[Input data]

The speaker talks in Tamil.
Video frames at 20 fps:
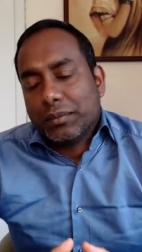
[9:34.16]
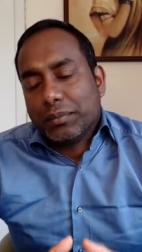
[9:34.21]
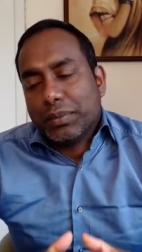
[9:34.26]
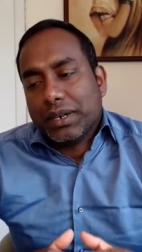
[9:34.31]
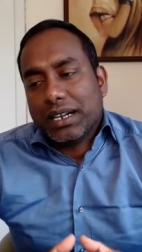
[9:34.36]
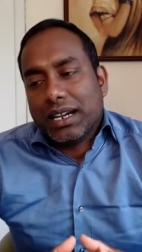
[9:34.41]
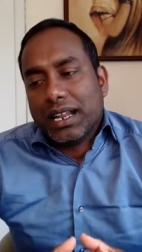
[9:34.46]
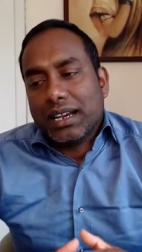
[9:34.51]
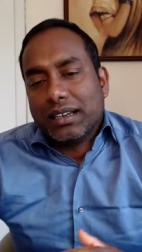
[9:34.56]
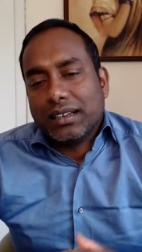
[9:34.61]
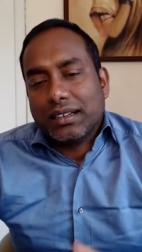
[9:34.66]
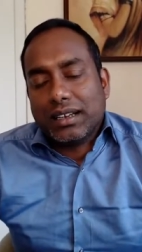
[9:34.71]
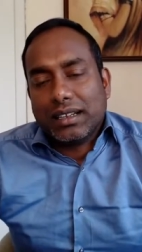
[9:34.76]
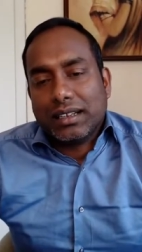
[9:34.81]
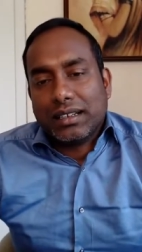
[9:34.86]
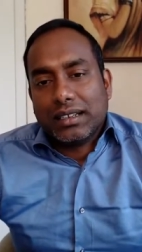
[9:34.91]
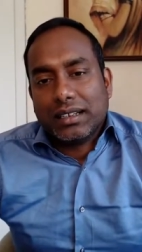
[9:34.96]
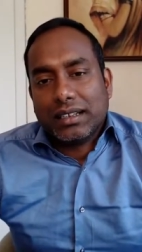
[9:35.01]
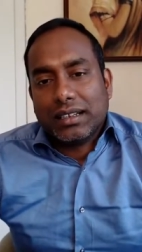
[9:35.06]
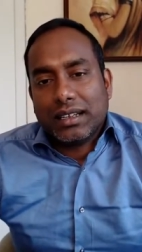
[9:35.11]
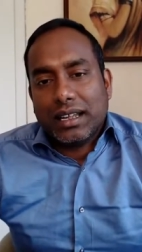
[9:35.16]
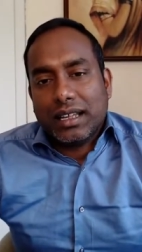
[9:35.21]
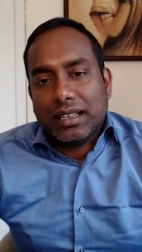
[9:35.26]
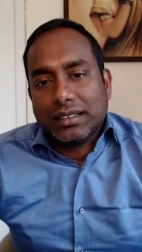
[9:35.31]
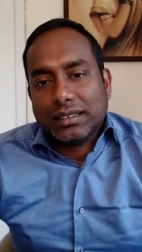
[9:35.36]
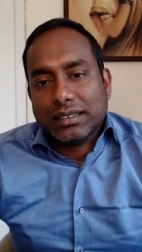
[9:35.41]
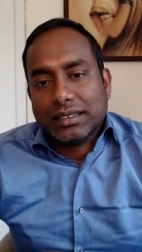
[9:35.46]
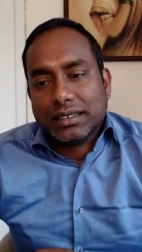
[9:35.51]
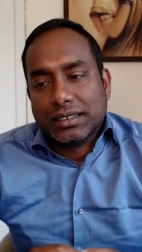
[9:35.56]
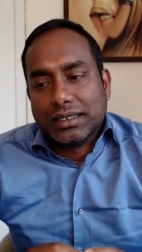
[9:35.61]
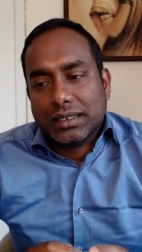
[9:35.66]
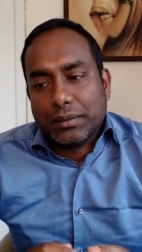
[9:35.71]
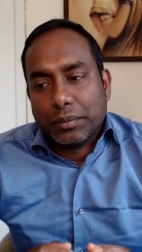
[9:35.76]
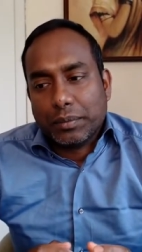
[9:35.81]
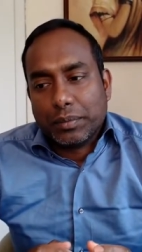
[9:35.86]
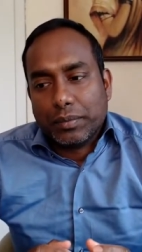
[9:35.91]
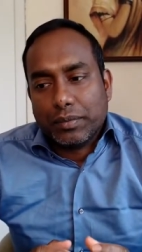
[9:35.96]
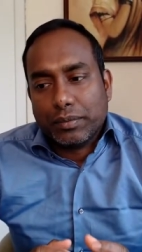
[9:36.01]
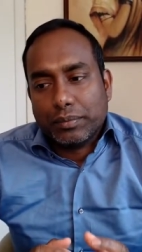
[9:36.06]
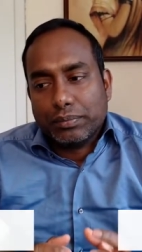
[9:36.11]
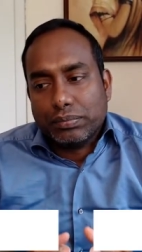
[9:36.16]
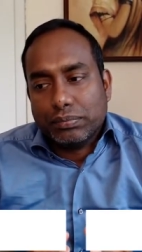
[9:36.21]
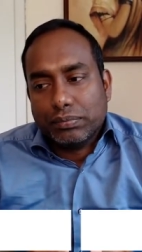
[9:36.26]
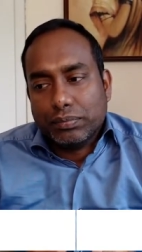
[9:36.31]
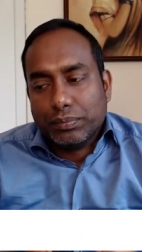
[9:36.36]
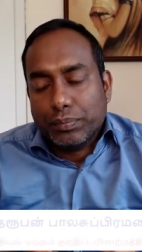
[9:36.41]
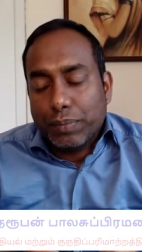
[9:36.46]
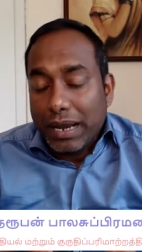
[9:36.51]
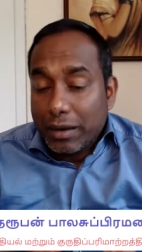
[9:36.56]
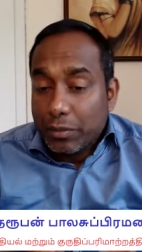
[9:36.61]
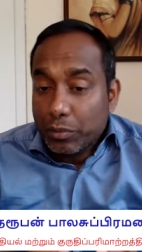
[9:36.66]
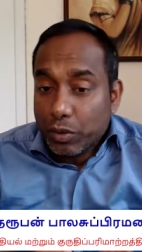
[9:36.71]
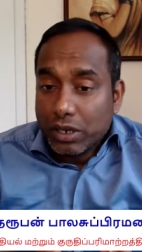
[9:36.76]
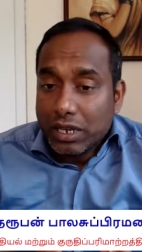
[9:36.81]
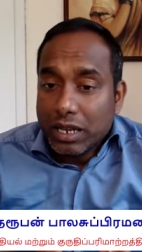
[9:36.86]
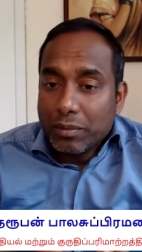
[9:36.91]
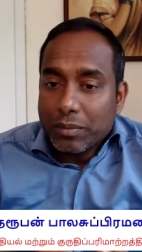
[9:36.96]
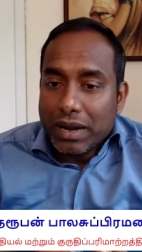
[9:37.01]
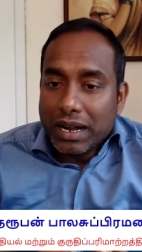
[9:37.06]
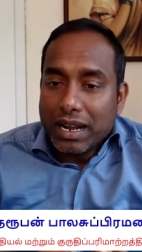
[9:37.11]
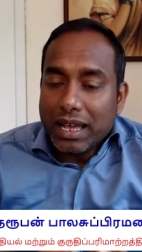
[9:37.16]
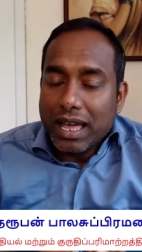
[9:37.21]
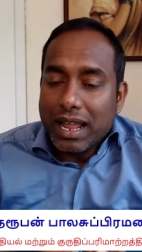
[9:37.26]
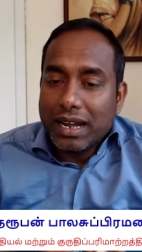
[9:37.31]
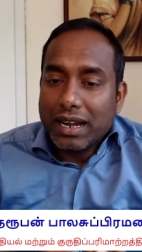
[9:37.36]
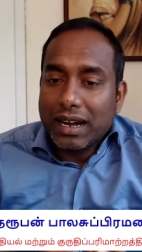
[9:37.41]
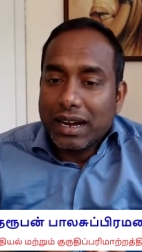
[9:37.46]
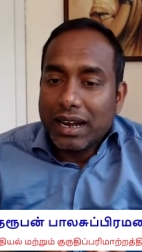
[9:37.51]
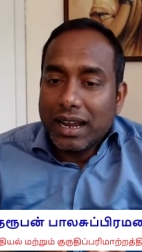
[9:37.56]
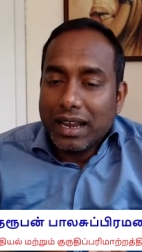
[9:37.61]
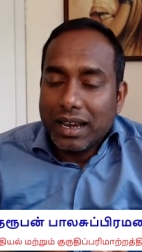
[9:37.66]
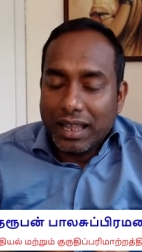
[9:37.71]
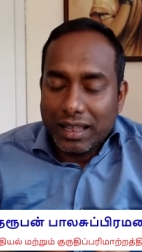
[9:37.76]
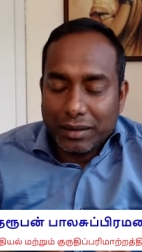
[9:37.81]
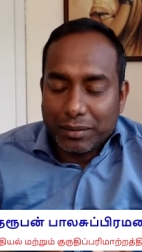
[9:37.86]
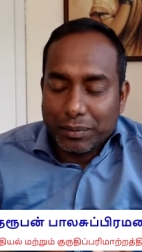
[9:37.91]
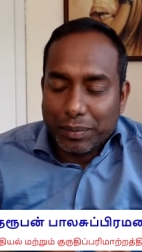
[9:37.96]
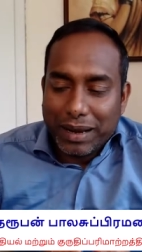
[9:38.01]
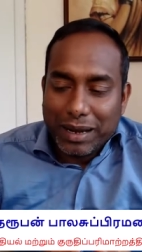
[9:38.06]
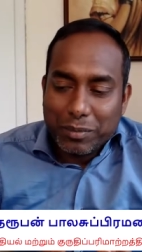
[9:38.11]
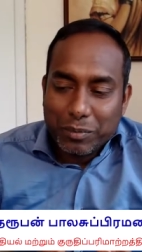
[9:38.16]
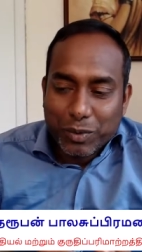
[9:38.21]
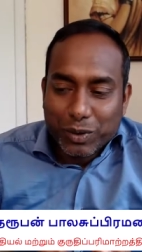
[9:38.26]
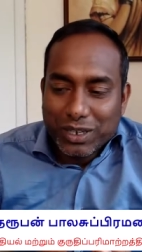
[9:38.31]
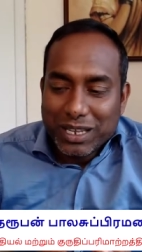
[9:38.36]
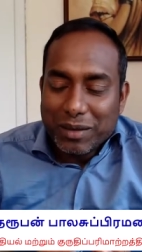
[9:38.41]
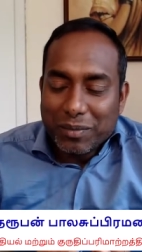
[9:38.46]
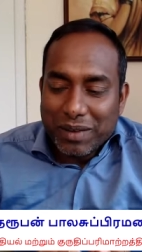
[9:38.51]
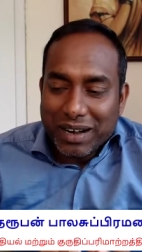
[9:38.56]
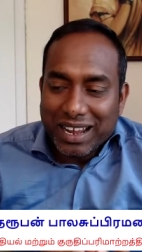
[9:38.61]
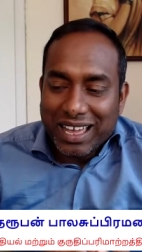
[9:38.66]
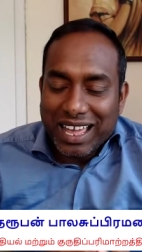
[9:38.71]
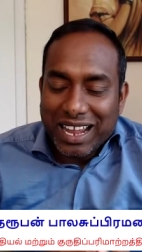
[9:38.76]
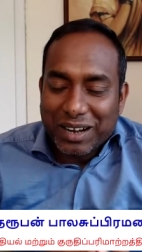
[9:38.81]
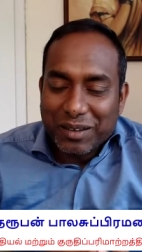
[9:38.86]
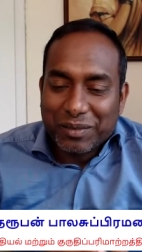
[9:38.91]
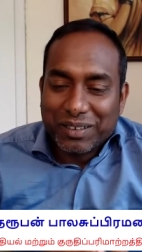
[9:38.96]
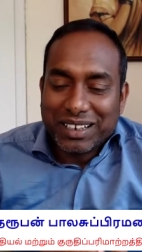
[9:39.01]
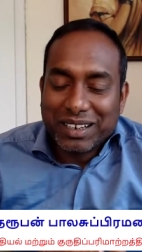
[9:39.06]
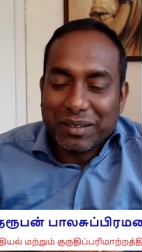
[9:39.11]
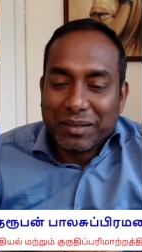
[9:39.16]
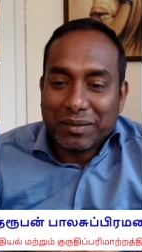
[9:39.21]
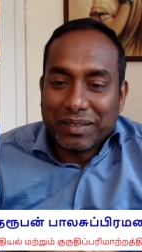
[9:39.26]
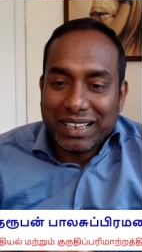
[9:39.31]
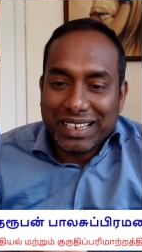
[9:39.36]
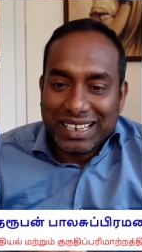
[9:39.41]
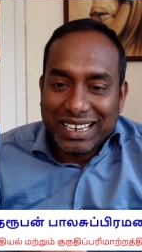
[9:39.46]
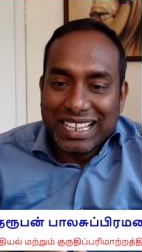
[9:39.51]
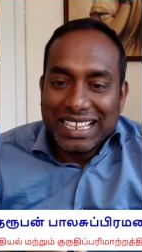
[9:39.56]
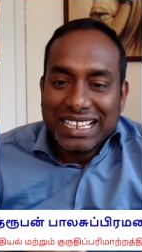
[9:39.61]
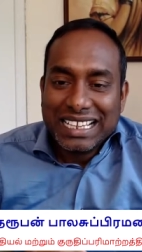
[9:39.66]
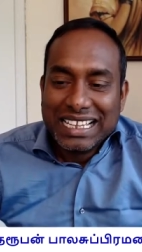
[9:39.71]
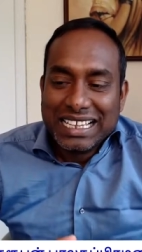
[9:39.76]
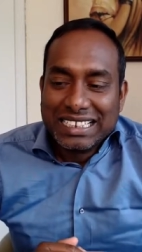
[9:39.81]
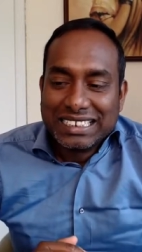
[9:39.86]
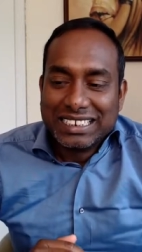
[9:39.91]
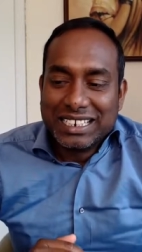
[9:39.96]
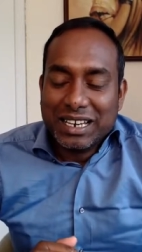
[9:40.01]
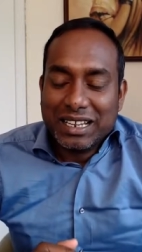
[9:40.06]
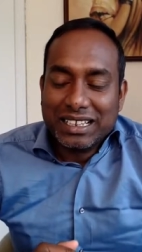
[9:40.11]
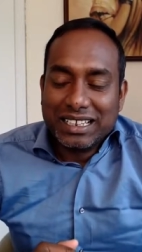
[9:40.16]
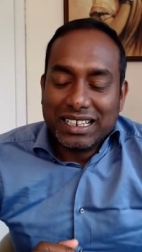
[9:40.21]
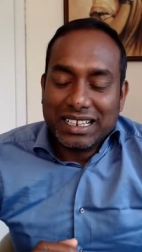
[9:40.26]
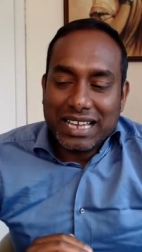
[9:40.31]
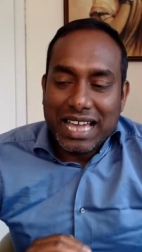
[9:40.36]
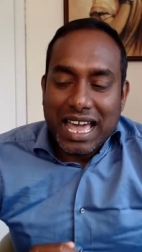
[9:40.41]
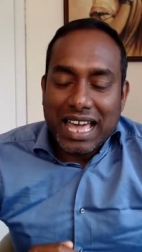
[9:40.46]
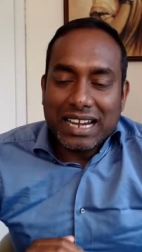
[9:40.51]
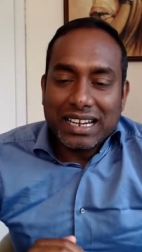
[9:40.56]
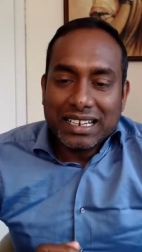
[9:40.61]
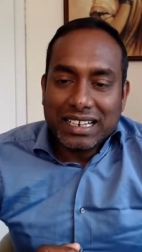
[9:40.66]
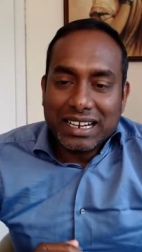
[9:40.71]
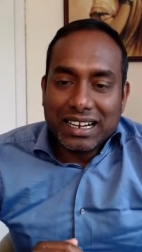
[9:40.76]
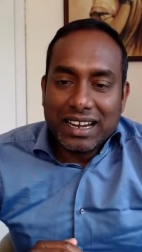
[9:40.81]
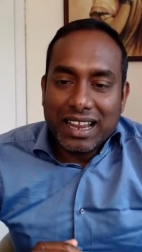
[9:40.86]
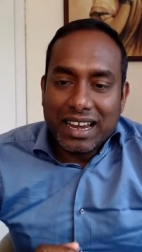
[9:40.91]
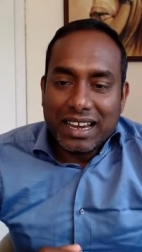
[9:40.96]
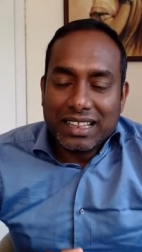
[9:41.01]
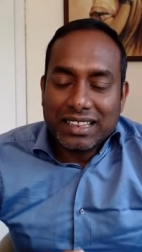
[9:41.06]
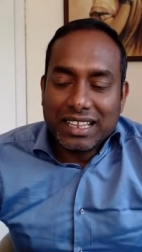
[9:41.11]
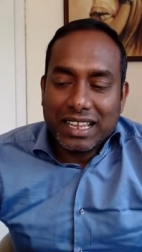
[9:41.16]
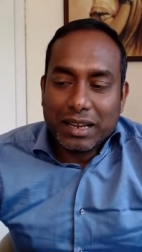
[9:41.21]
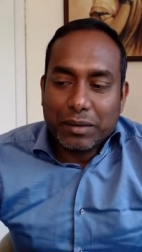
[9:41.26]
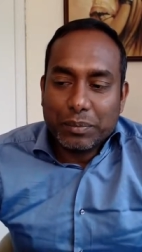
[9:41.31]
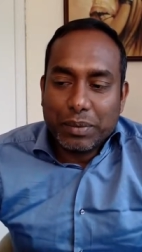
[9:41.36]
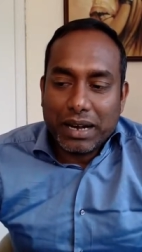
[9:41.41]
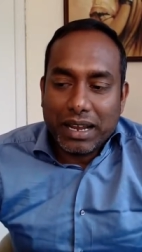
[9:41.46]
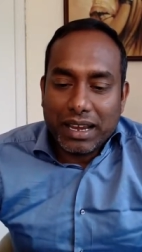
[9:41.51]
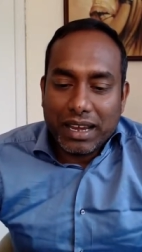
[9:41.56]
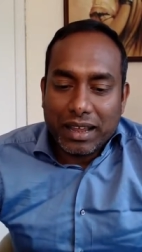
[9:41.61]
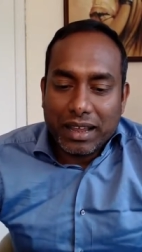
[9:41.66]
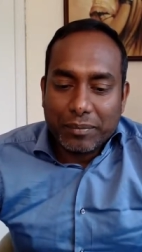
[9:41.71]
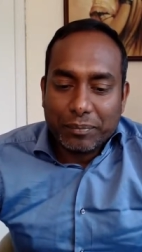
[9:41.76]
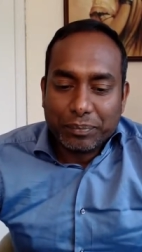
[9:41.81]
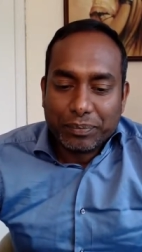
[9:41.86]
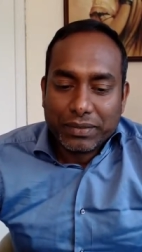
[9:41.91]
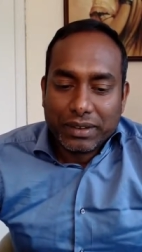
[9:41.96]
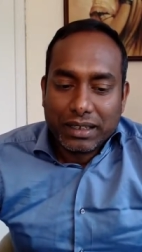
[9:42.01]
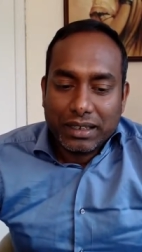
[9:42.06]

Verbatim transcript: ஏற்பட்டால் அது பல முக்கியமான காரணங்களால் அது பல முக்கியமான காரணம்ன்றதில் சில காரணிகளால் அது ஏற்படலாம்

[/Input data]

> Action item: Line by line, transcribe the records exactly, omitting the images.

> Result of this exercise:
The speaker talks in Tamil.
Video frames at 20 fps:
[9:34.16]
[9:34.21]
[9:34.26]
[9:34.31]
[9:34.36]
[9:34.41]
[9:34.46]
[9:34.51]
[9:34.56]
[9:34.61]
[9:34.66]
[9:34.71]
[9:34.76]
[9:34.81]
[9:34.86]
[9:34.91]
[9:34.96]
[9:35.01]
[9:35.06]
[9:35.11]
[9:35.16]
[9:35.21]
[9:35.26]
[9:35.31]
[9:35.36]
[9:35.41]
[9:35.46]
[9:35.51]
[9:35.56]
[9:35.61]
[9:35.66]
[9:35.71]
[9:35.76]
[9:35.81]
[9:35.86]
[9:35.91]
[9:35.96]
[9:36.01]
[9:36.06]
[9:36.11]
[9:36.16]
[9:36.21]
[9:36.26]
[9:36.31]
[9:36.36]
[9:36.41]
[9:36.46]
[9:36.51]
[9:36.56]
[9:36.61]
[9:36.66]
[9:36.71]
[9:36.76]
[9:36.81]
[9:36.86]
[9:36.91]
[9:36.96]
[9:37.01]
[9:37.06]
[9:37.11]
[9:37.16]
[9:37.21]
[9:37.26]
[9:37.31]
[9:37.36]
[9:37.41]
[9:37.46]
[9:37.51]
[9:37.56]
[9:37.61]
[9:37.66]
[9:37.71]
[9:37.76]
[9:37.81]
[9:37.86]
[9:37.91]
[9:37.96]
[9:38.01]
[9:38.06]
[9:38.11]
[9:38.16]
[9:38.21]
[9:38.26]
[9:38.31]
[9:38.36]
[9:38.41]
[9:38.46]
[9:38.51]
[9:38.56]
[9:38.61]
[9:38.66]
[9:38.71]
[9:38.76]
[9:38.81]
[9:38.86]
[9:38.91]
[9:38.96]
[9:39.01]
[9:39.06]
[9:39.11]
[9:39.16]
[9:39.21]
[9:39.26]
[9:39.31]
[9:39.36]
[9:39.41]
[9:39.46]
[9:39.51]
[9:39.56]
[9:39.61]
[9:39.66]
[9:39.71]
[9:39.76]
[9:39.81]
[9:39.86]
[9:39.91]
[9:39.96]
[9:40.01]
[9:40.06]
[9:40.11]
[9:40.16]
[9:40.21]
[9:40.26]
[9:40.31]
[9:40.36]
[9:40.41]
[9:40.46]
[9:40.51]
[9:40.56]
[9:40.61]
[9:40.66]
[9:40.71]
[9:40.76]
[9:40.81]
[9:40.86]
[9:40.91]
[9:40.96]
[9:41.01]
[9:41.06]
[9:41.11]
[9:41.16]
[9:41.21]
[9:41.26]
[9:41.31]
[9:41.36]
[9:41.41]
[9:41.46]
[9:41.51]
[9:41.56]
[9:41.61]
[9:41.66]
[9:41.71]
[9:41.76]
[9:41.81]
[9:41.86]
[9:41.91]
[9:41.96]
[9:42.01]
[9:42.06]

Verbatim transcript: ஏற்பட்டால் அது பல முக்கியமான காரணங்களால் அது பல முக்கியமான காரணம்ன்றதில் சில காரணிகளால் அது ஏற்படலாம்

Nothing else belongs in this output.